_WORKING DATA_
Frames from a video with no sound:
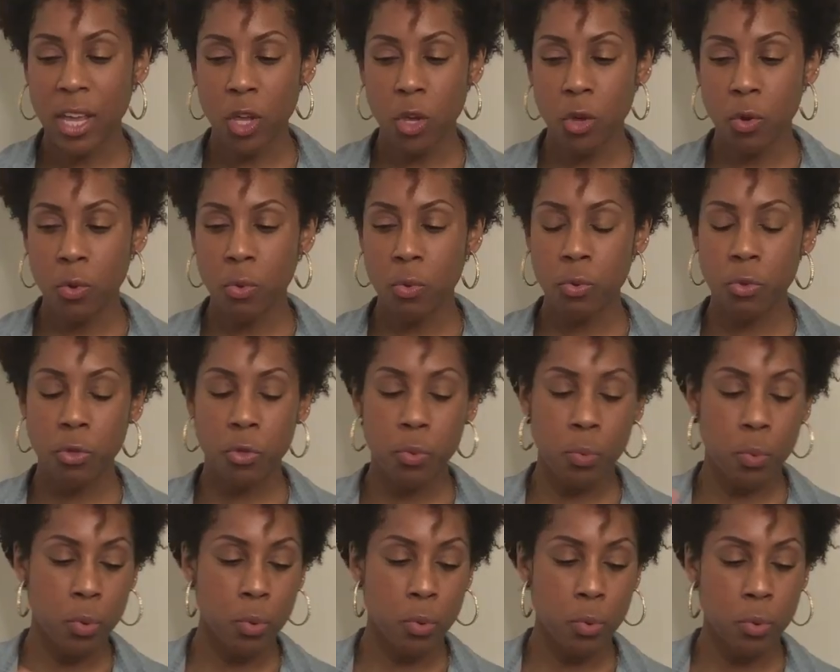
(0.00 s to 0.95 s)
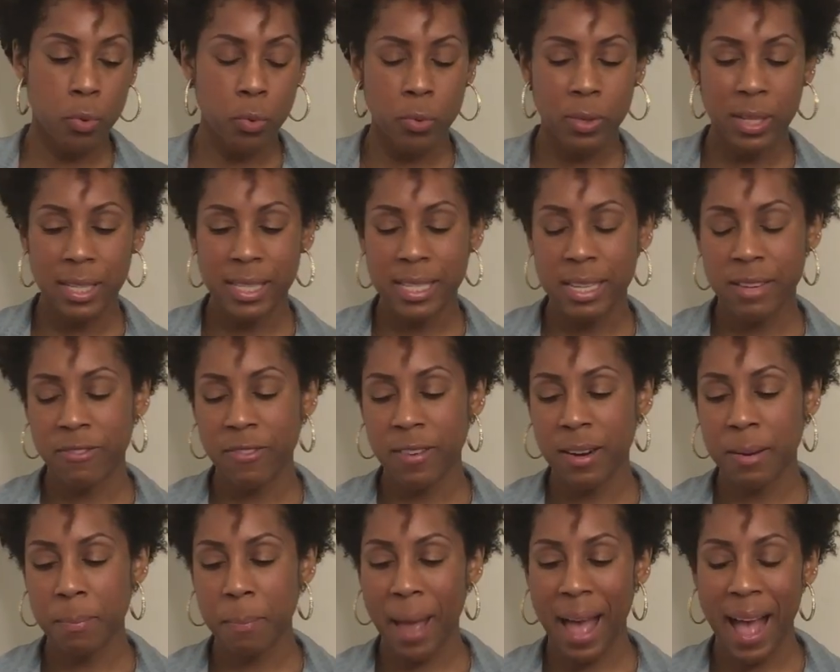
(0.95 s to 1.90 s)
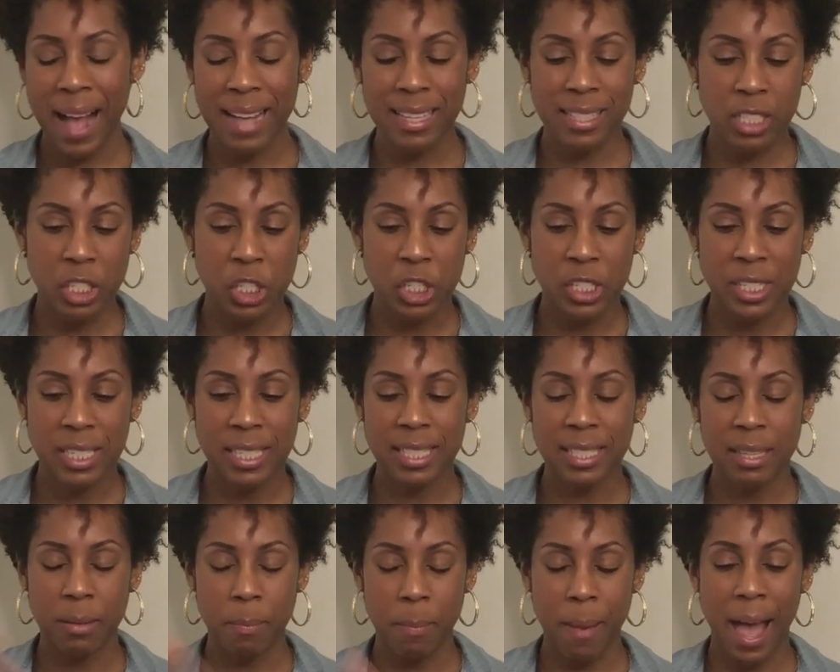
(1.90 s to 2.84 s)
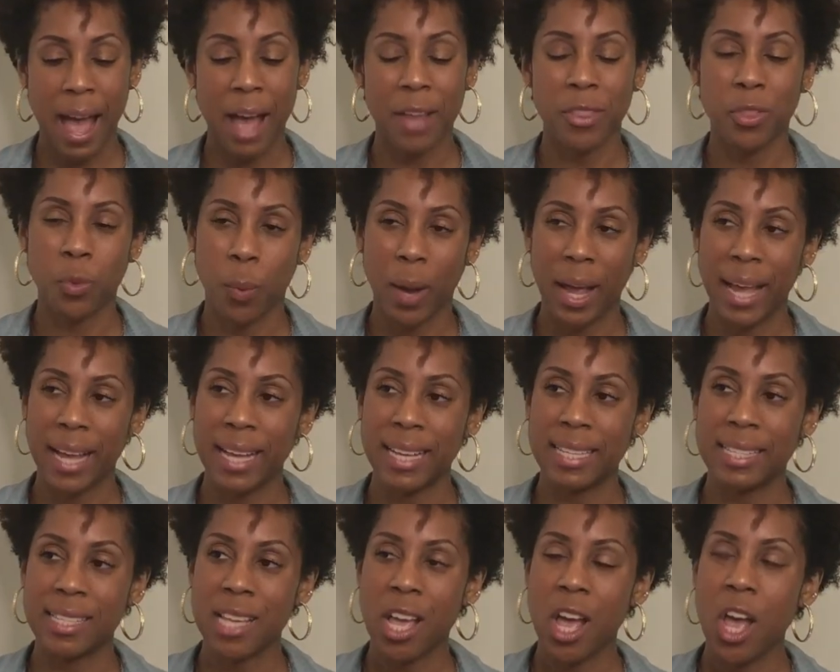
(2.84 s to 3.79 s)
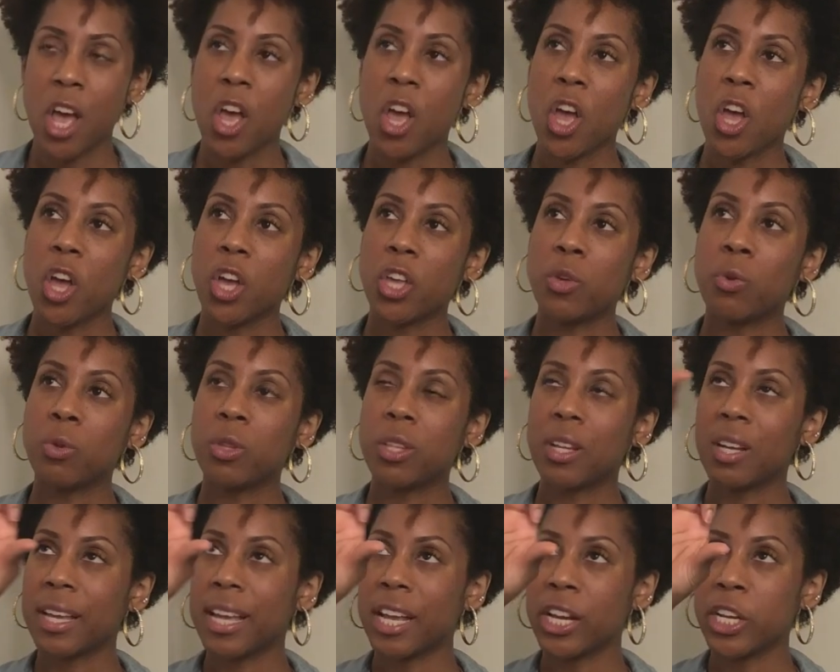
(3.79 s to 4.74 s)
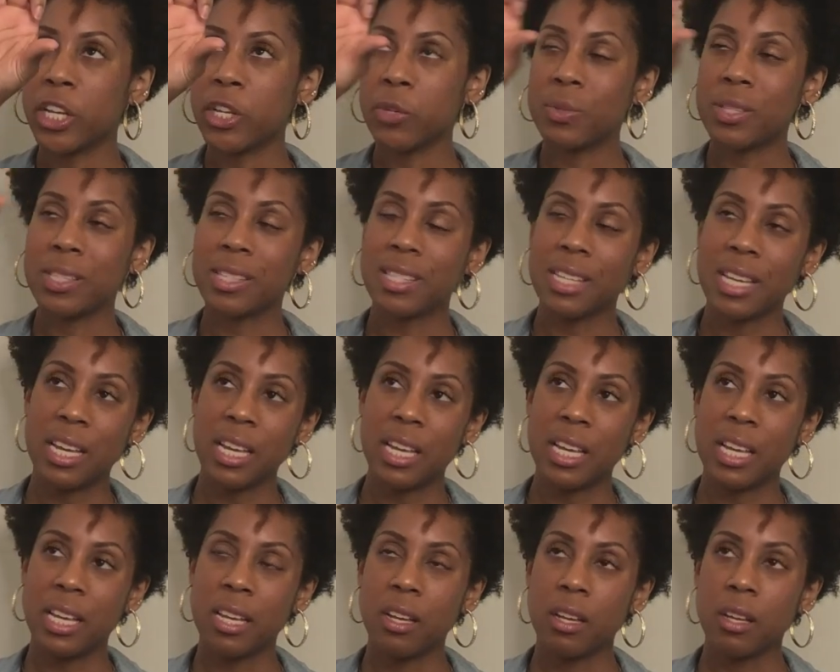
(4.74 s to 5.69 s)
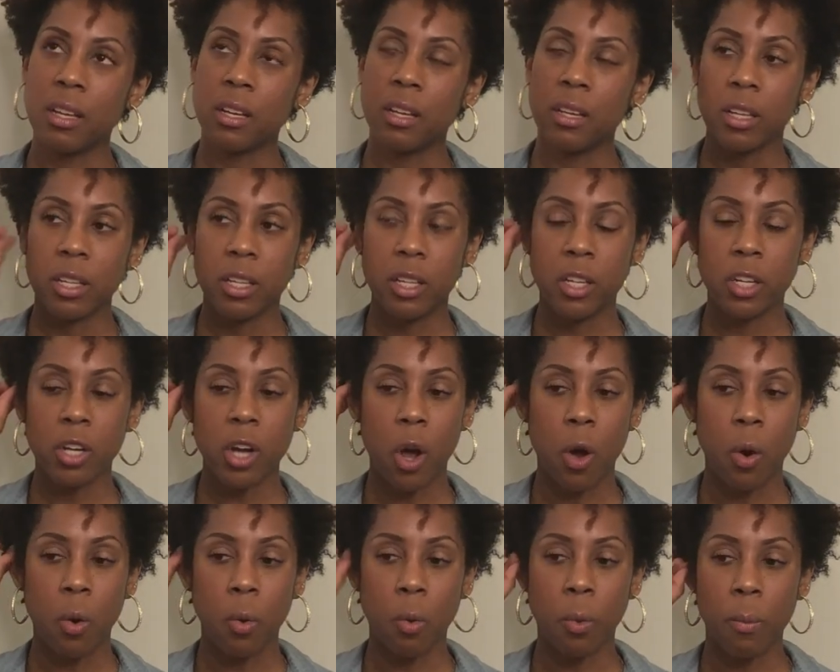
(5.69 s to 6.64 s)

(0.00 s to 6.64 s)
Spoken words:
you through the different passages and pathways, you look and you see, you know,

_WHAT TO DO_
The lines to retype begin with the one containing "(0.00 s to 0.95 s)" and end with the last line of the records. Reproduce them exactly and omit the pictures.

_ANSWER FOR THIS EXERCISE_
(0.00 s to 0.95 s)
(0.95 s to 1.90 s)
(1.90 s to 2.84 s)
(2.84 s to 3.79 s)
(3.79 s to 4.74 s)
(4.74 s to 5.69 s)
(5.69 s to 6.64 s)

(0.00 s to 6.64 s)
Spoken words:
you through the different passages and pathways, you look and you see, you know,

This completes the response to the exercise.